A faith journey through art

For the past seven years, artist Karen Brodie has worked on banner designs that ask worshippers to move beyond memorizing the story line around Christ's last days. Photo: David Cooper
For the past seven years, artist Karen Brodie has worked on banner designs that ask worshippers to move beyond memorizing the story line around Christ's last days. Photo: David Cooper
By Nandy Heule
Published August 9, 2016

Sit, reflect and pray.

These are mandatory first steps Karen Brodie takes when designing liturgical art for St. Paul’s Anglican Church in Golden, B.C., where she worships.

Built in 1881 and surrounded by mountains, St. Paul’s small wooden building seems like an unlikely place to meet a modern fabric artist. Brodie’s works hang in churches and other buildings across North America and beyond.

Three years ago, the parish had to make the difficult decision to become a “worshipping congregation.” Now without a priest or a board, a liturgical artist may have been forgiven for finding a larger church home to find support for her practice.

Not Brodie. Moreover, the small worship committee at St. Paul’s had provided her with the inspiration to launch a massive project to design 14 banners depicting the Stations of the Cross.

“I didn’t think of it as a lifetime project,” she adds about launching the ambitious plan. “I had no sense of the scope. It was kind of a big idea.”

The Stations of the Cross, a long Christian tradition, depict up to 14 events during Holy Week. They include images such as Christ carrying the cross or being laid in the tomb.

“The traditional images re-enact the events, but don’t carry emotional weight,” says Brodie. “They are often inaccessible.”

For the past seven years, she has worked on designs that ask worshippers to move beyond memorizing the story line around Christ’s last days. Her banners intend to offer viewers a deep, personal faith journey.

Brodie asked 14 clergy to select one station each and write a reflection and a prayer. These writings guided her banner designs.

"Ruach - The Breath of God," made for St. Paul's Anglican Church, Thunder Bay, Ont. Photo: Mike Archibald
“Ruach – The Breath of God,” made for St. Paul’s Anglican Church, Thunder Bay, Ont. Photo: Mike Archibald

It was a hard slog, she says, to get the busy priests to participate. “I’d love to help, but I’m starting a sabbatical,” was one response she received. Another priest was diagnosed with cancer and had to delay participation.

Eventually, Brodie collected writings of seven men and seven women across a wide spectrum of theological perspectives and lifestyles. Liberal and conservative, gay and straight, newly ordained, experienced and retired clergy from urban or rural settings and from different denominations across North America and the U.K participated in the project. Among them was Archbishop John Privett, metropolitan of the ecclesiastical province of British Columbia and Yukon and bishop of the diocese of Kootenay, who provided writings on Station 12: Jesus dies on the cross.

“They remarkably find the common ground of the paschal mystery,” says Brodie.

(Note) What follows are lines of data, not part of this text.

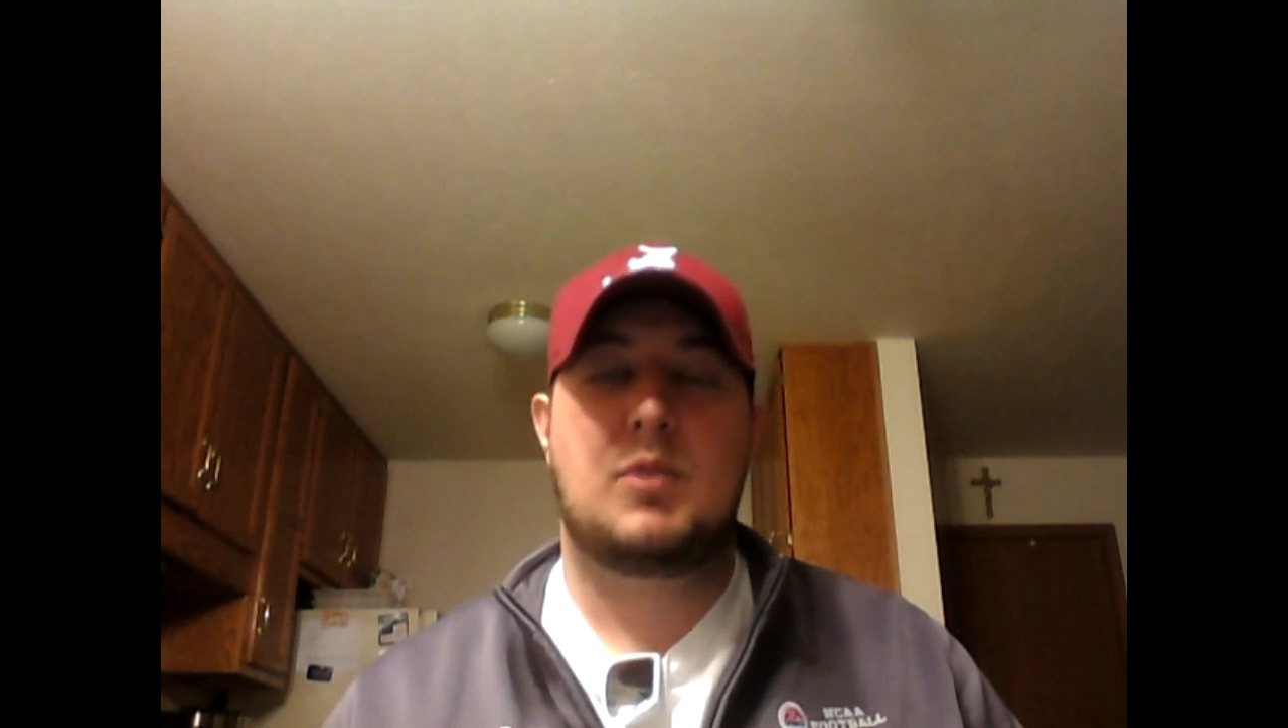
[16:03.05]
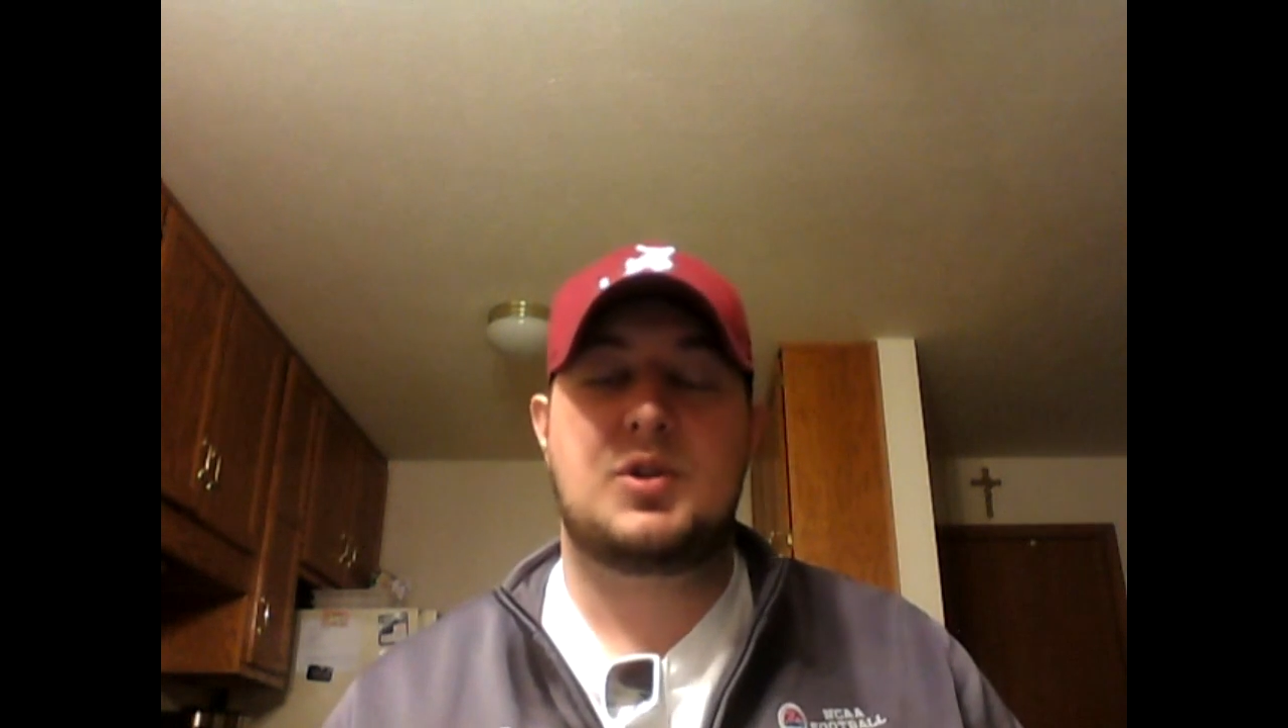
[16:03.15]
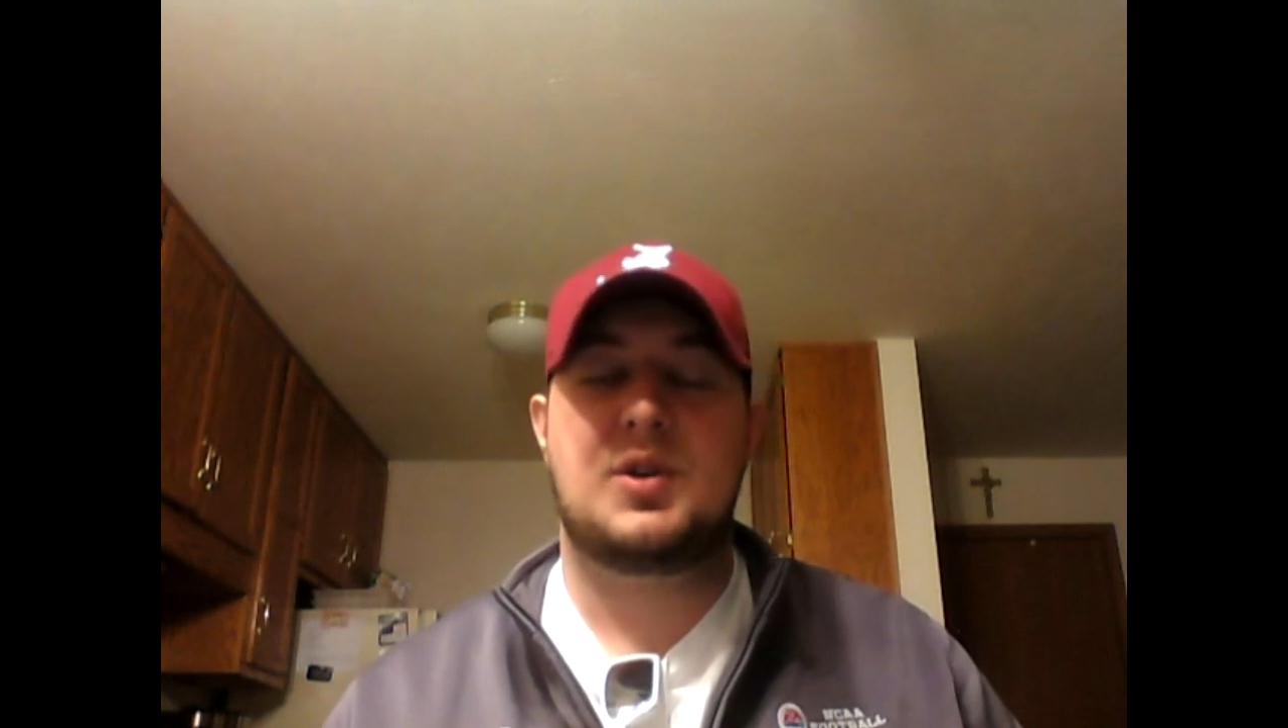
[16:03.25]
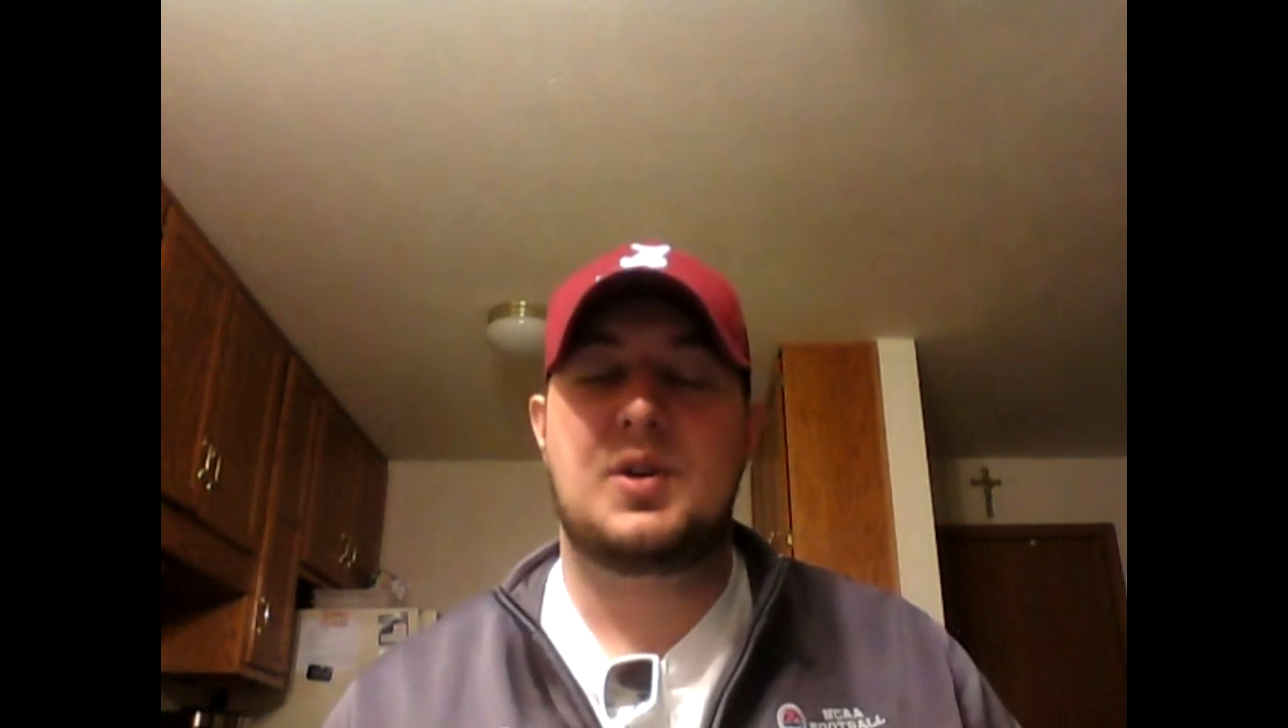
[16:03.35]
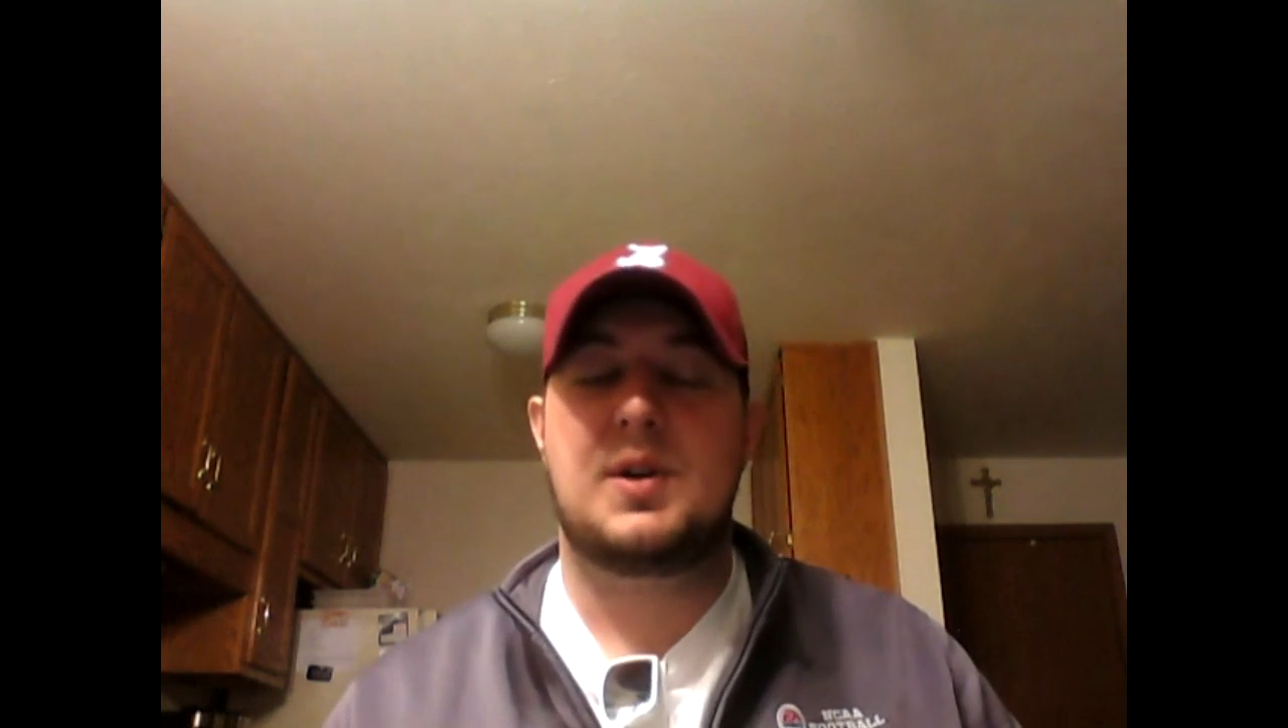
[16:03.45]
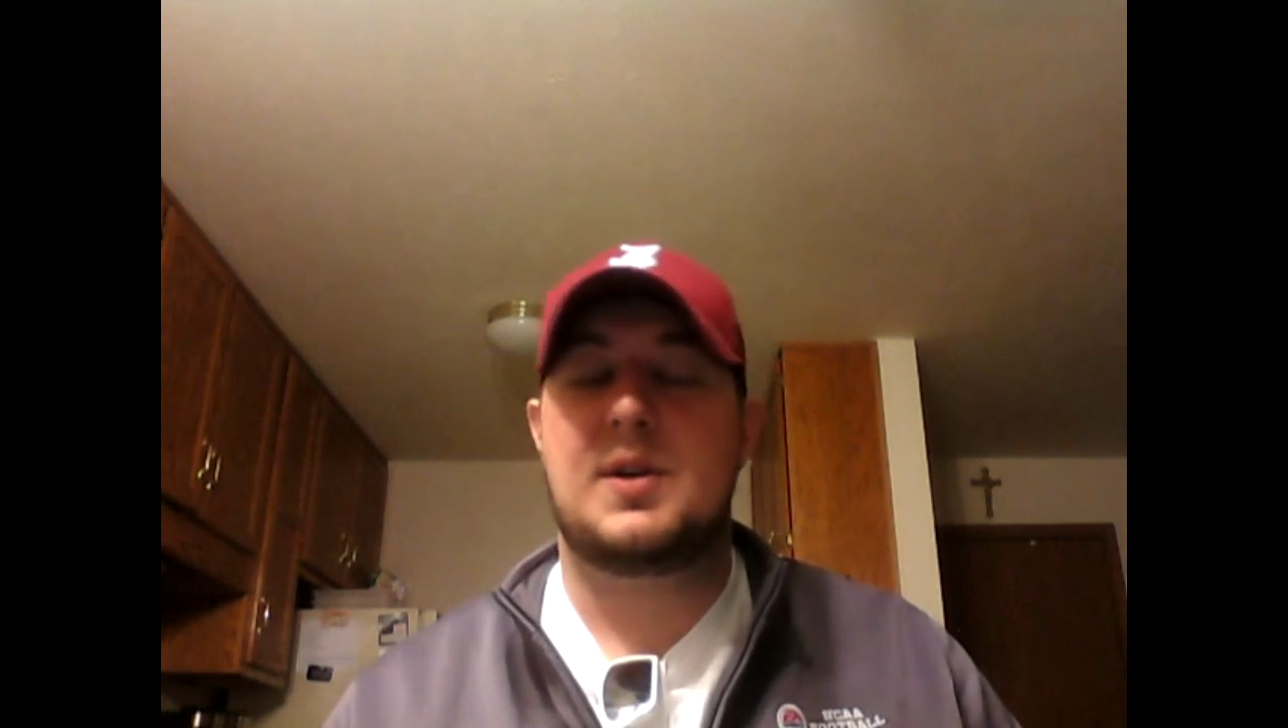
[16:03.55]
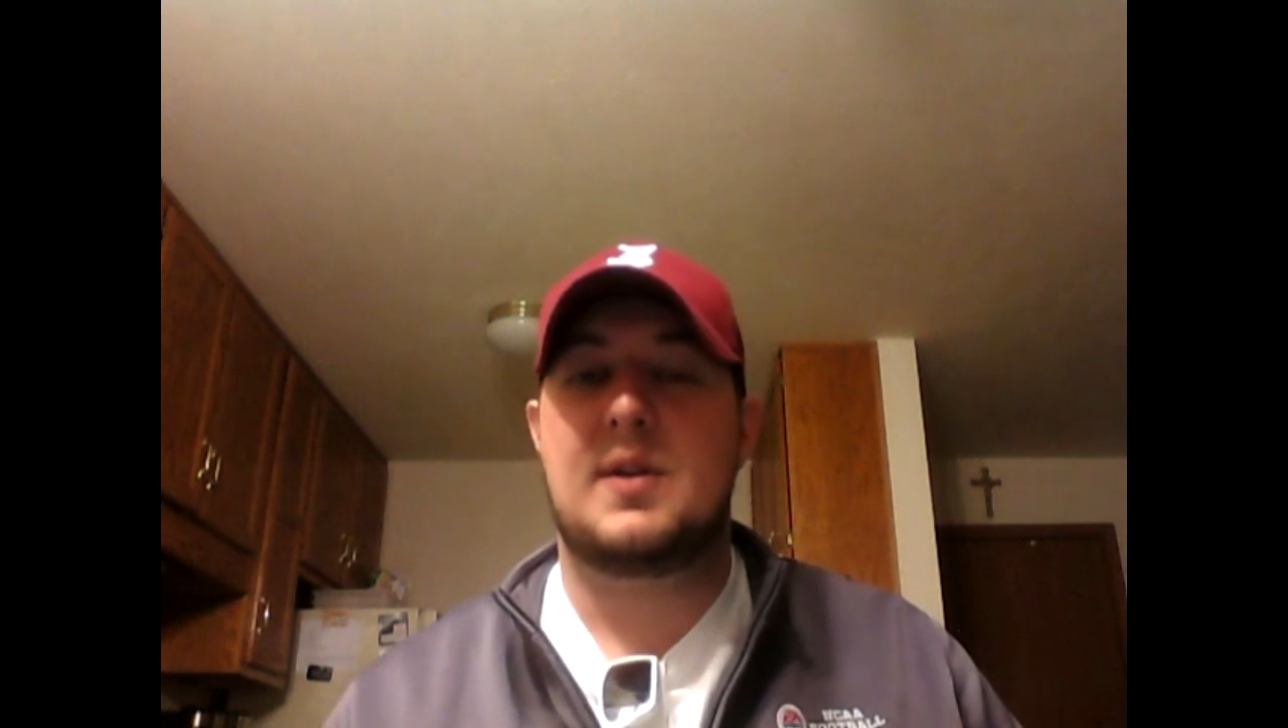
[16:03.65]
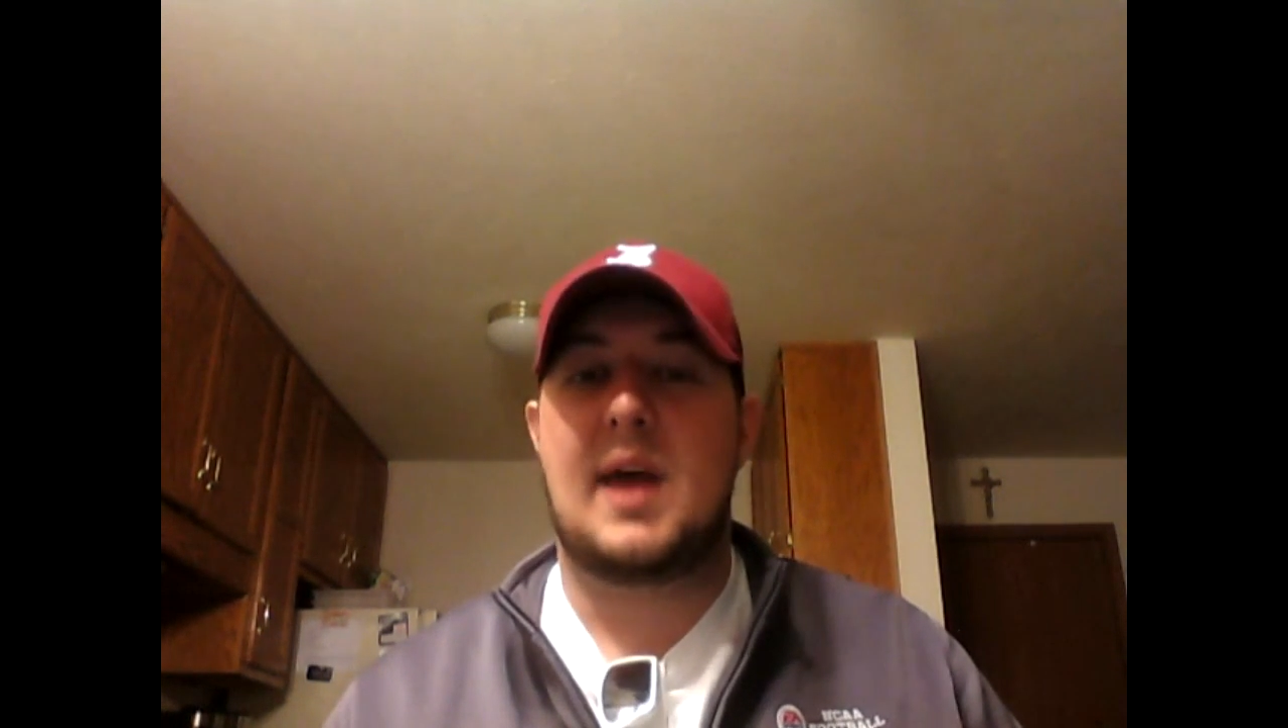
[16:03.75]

what you'll do to do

Each Lent, for the last six years, Brodie makes a pact with herself to spend half an hour daily meditating on a reflection and putting “at least one line on paper.” Using watercolour pencil crayons, her sketches measure 13.5 x 11 inches and are designed to become fabric applique art measuring about 4 x 6 feet (1.25 x 2 metres), a scale sufficiently large to showcase intricate details.

“Every day, I had no idea what I was going to do,” she says. “I am not a figurative artist, so God really had to work with me to design the stations…In the case of Jesus being crucified, I went to my drawing pad, had to keep the lights off and my eyes half closed so that I could translate what was on my mind to the paper.”

The final designs mostly feature the figure of Jesus plus his cross. “My hope was to make Jesus as undefined by my own preconceptions as possible so that we all can come to see him as we need to see him,” says Brodie. “I didn’t want people to get stuck on what I had designed to prevent them from their contemplation of the subject at hand.”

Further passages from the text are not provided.